Start of INPUT
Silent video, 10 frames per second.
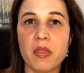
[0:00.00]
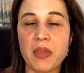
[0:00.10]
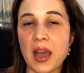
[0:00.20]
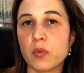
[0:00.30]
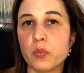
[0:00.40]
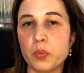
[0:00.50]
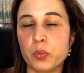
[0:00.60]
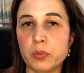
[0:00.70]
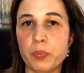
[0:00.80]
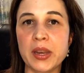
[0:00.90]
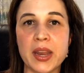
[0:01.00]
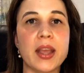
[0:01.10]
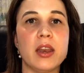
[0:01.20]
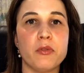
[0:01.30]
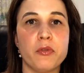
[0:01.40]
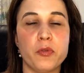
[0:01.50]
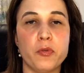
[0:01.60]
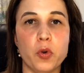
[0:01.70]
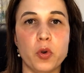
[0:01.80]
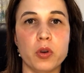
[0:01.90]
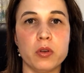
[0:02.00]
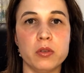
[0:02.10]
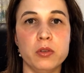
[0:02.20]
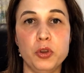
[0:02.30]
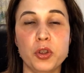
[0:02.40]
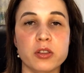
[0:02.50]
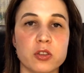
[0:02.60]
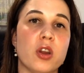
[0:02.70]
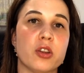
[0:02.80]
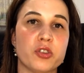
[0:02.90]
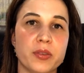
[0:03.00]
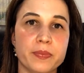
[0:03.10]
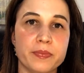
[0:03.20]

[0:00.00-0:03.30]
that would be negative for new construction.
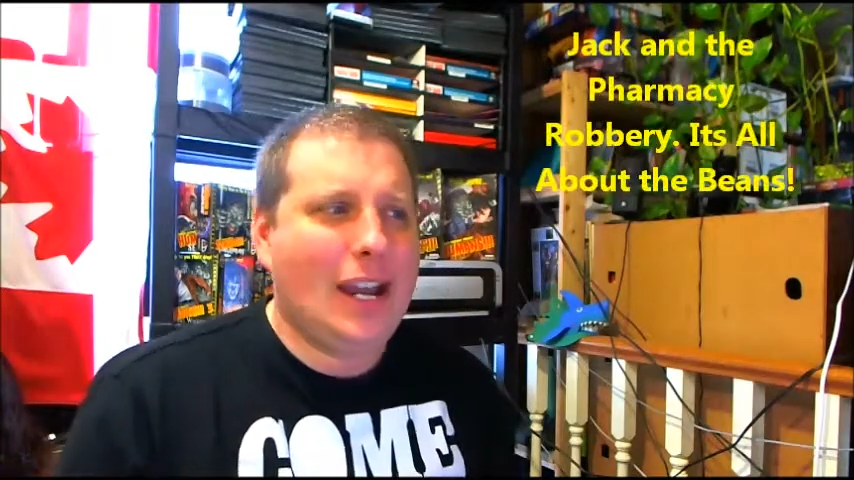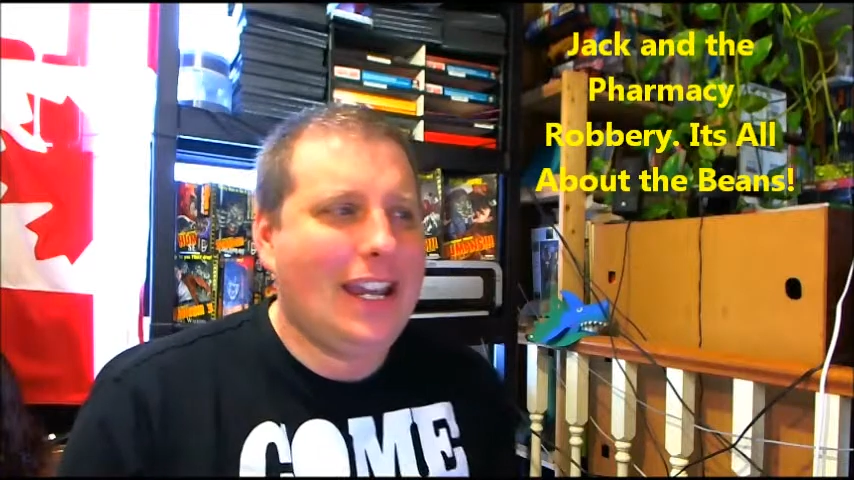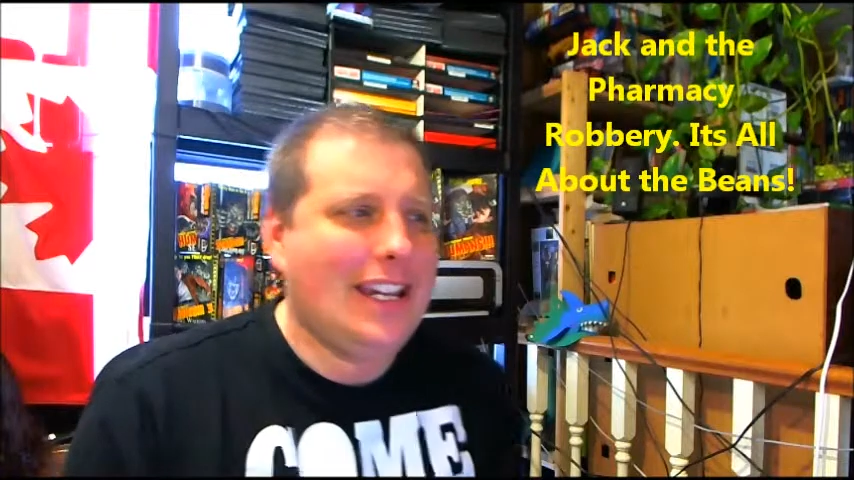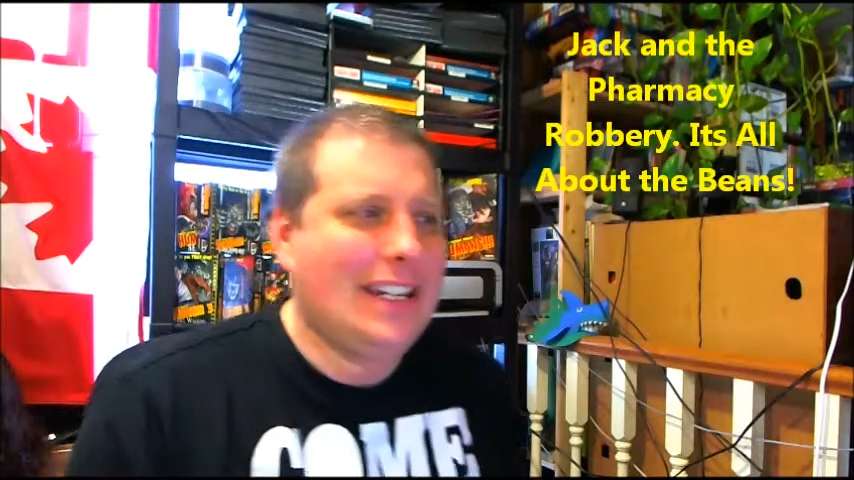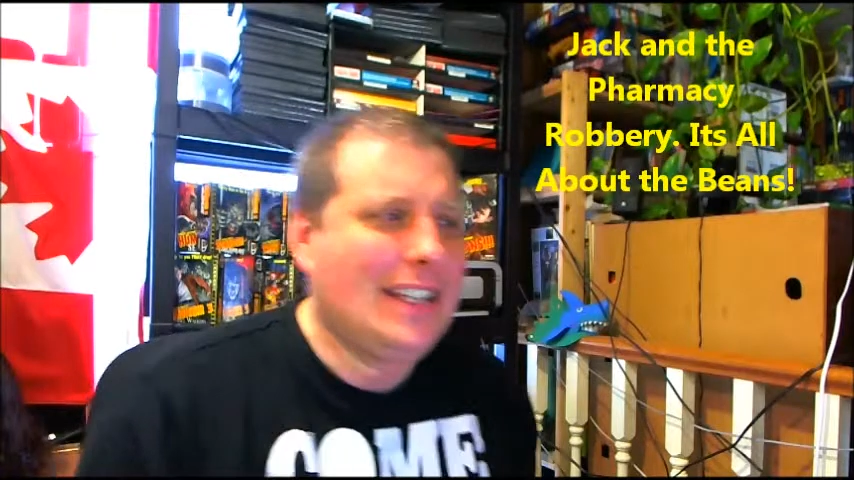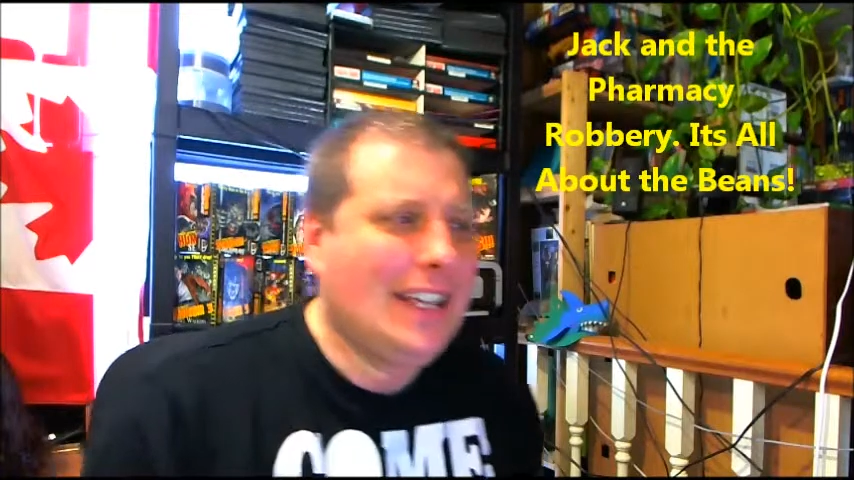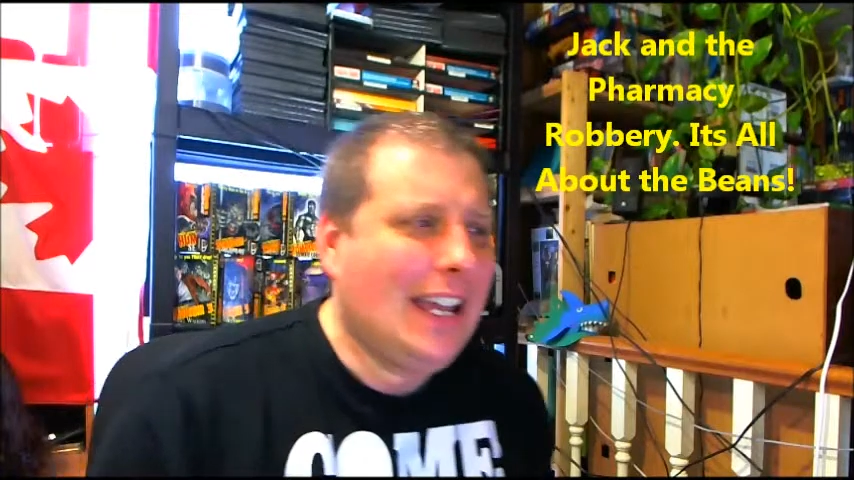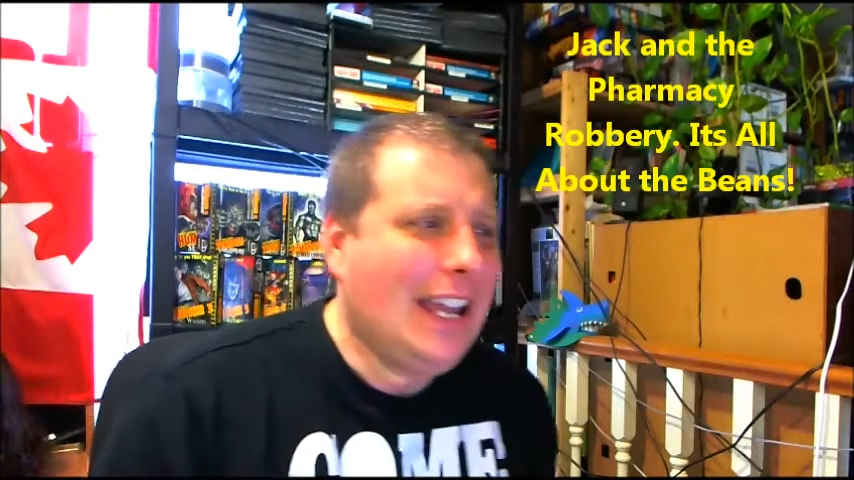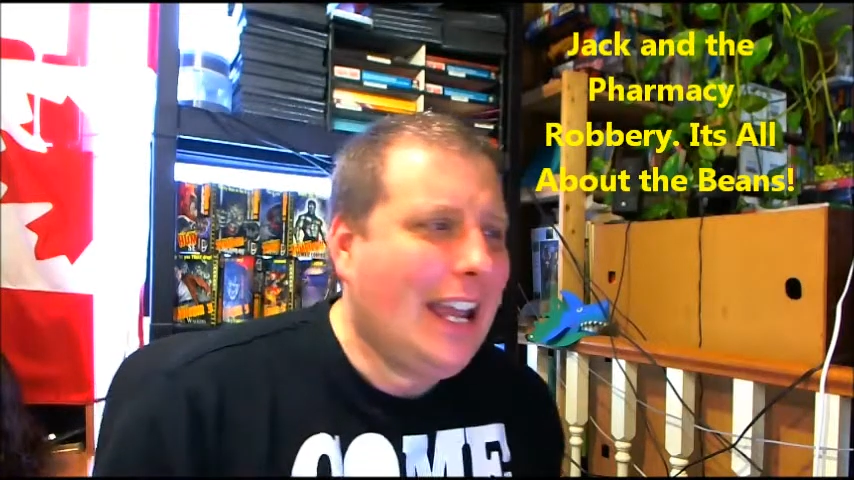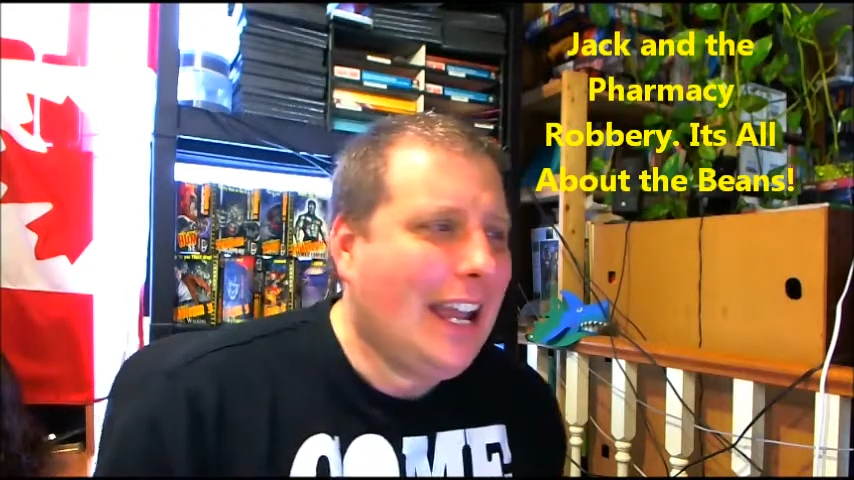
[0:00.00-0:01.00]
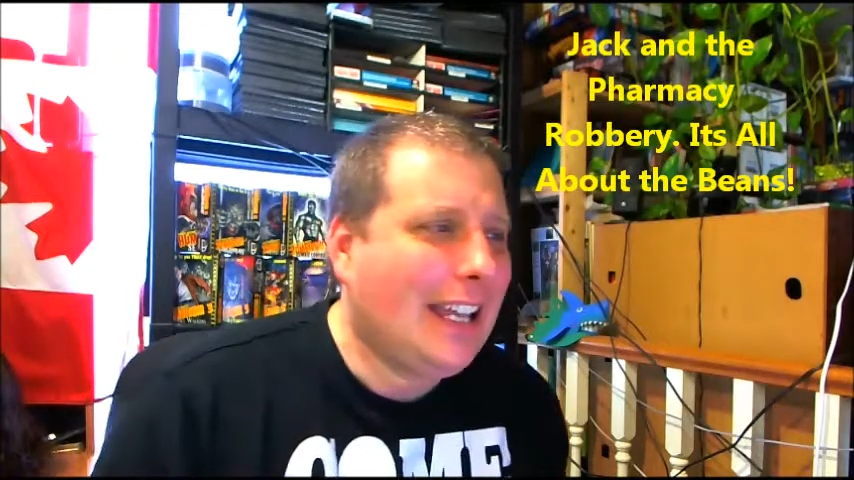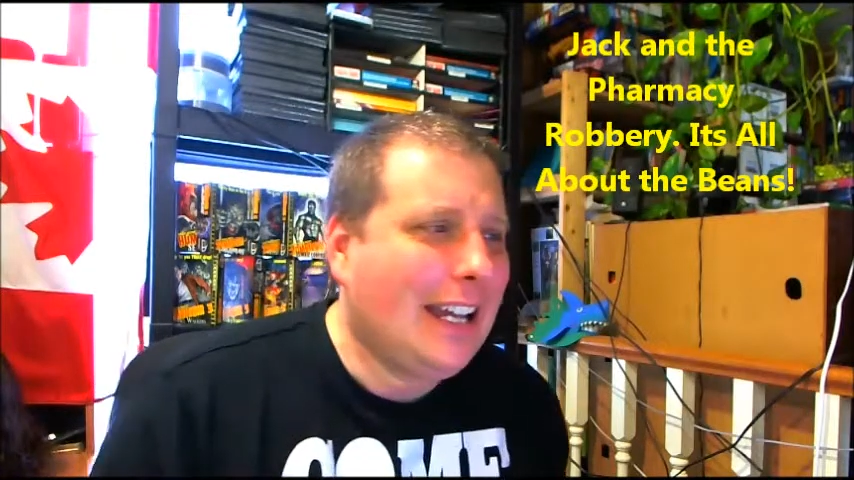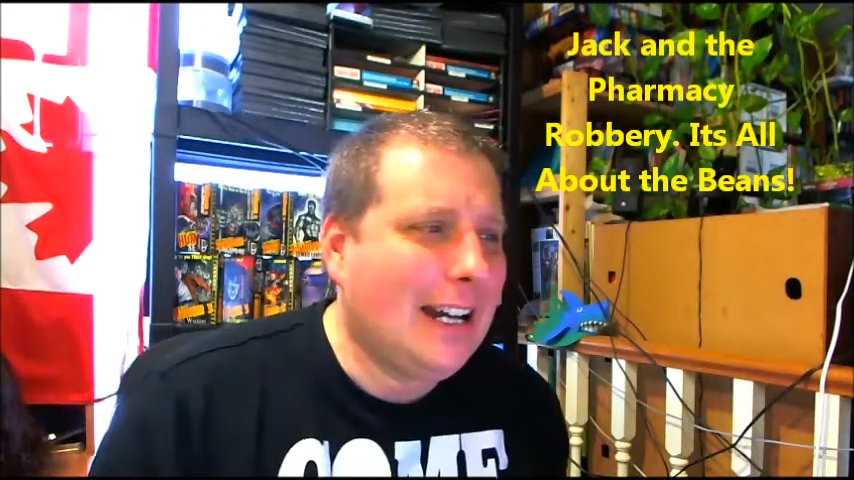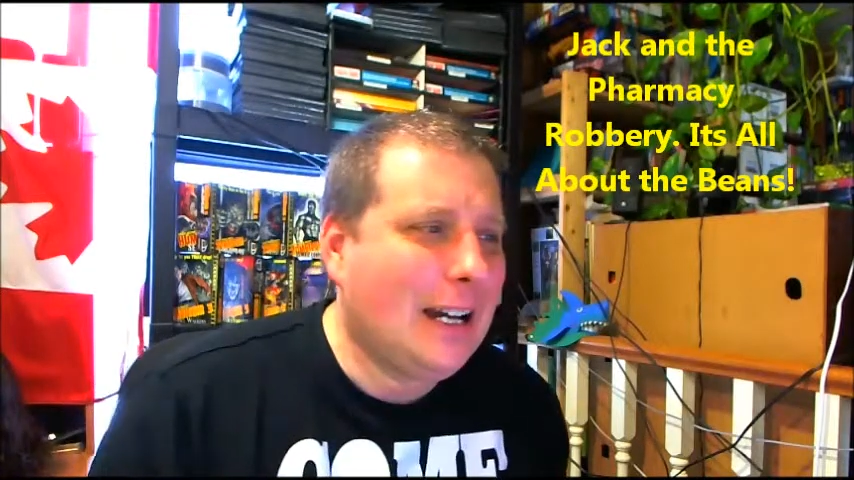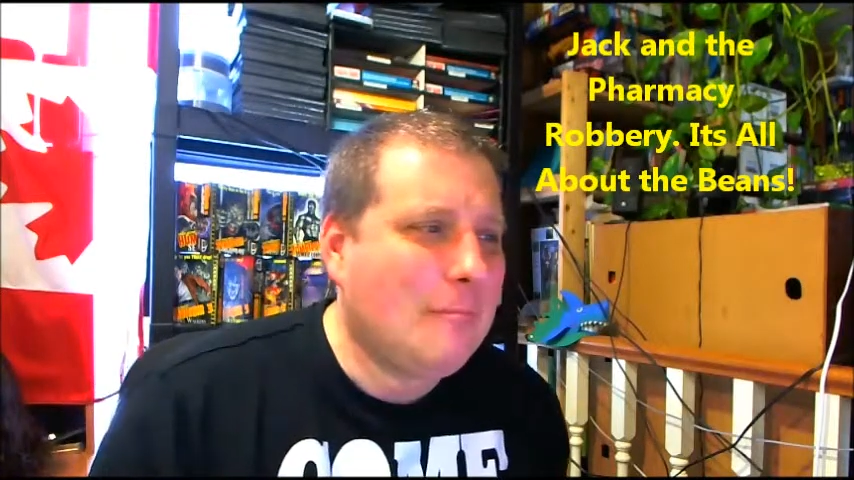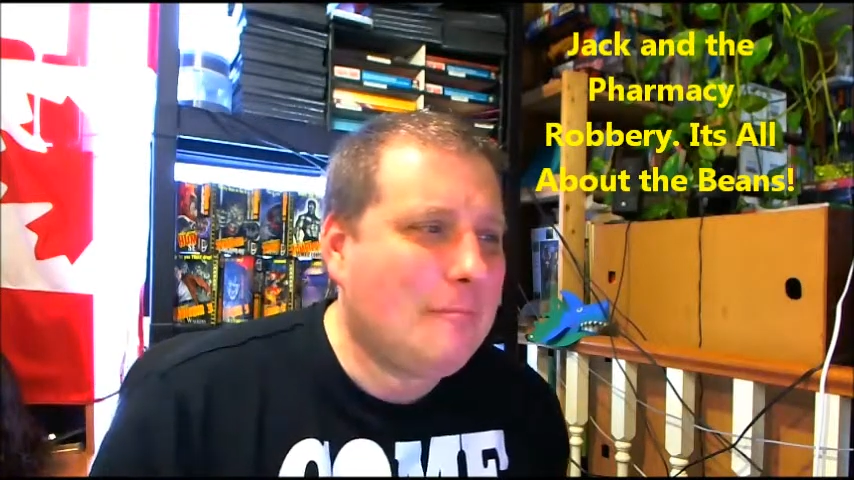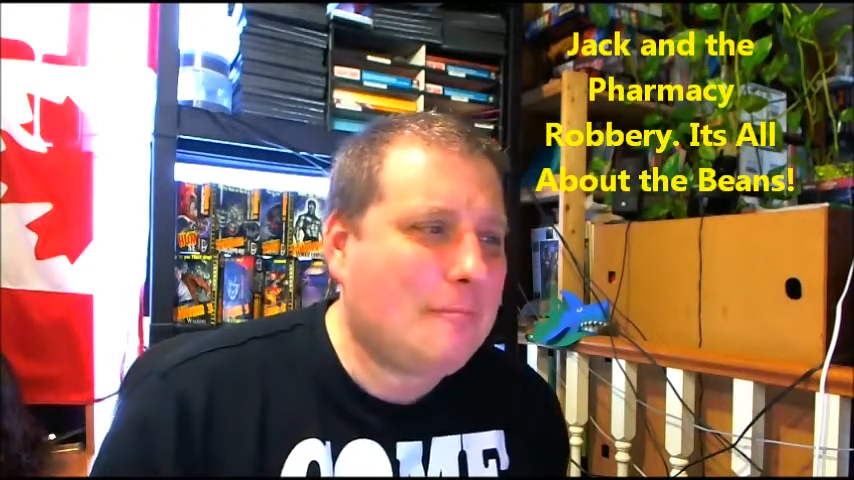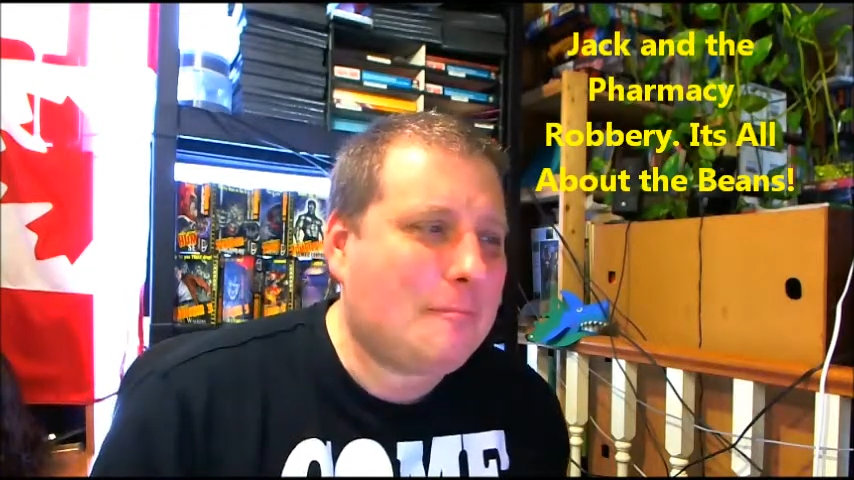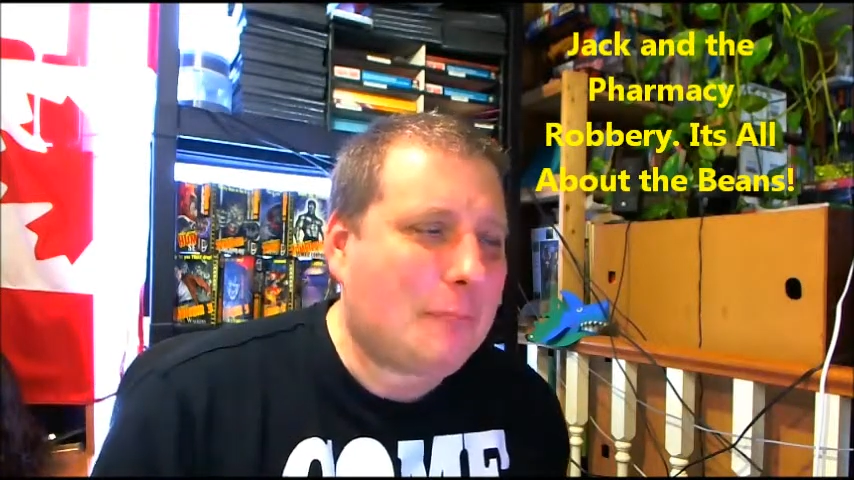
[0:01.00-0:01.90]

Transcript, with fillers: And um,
End of INPUT
- EXERCISE INSTRUCTIONS -
Make an exact copy of the records, pictures excluded.

- ANSWER SECTION -
Silent video, 10 frames per second.
[0:00.00]
[0:00.10]
[0:00.20]
[0:00.30]
[0:00.40]
[0:00.50]
[0:00.60]
[0:00.70]
[0:00.80]
[0:00.90]
[0:01.00]
[0:01.10]
[0:01.20]
[0:01.30]
[0:01.40]
[0:01.50]
[0:01.60]
[0:01.70]
[0:01.80]
[0:01.90]
[0:02.00]
[0:02.10]
[0:02.20]
[0:02.30]
[0:02.40]
[0:02.50]
[0:02.60]
[0:02.70]
[0:02.80]
[0:02.90]
[0:03.00]
[0:03.10]
[0:03.20]

[0:00.00-0:03.30]
that would be negative for new construction.
[0:00.00-0:01.00]
[0:01.00-0:01.90]

Transcript, with fillers: And um,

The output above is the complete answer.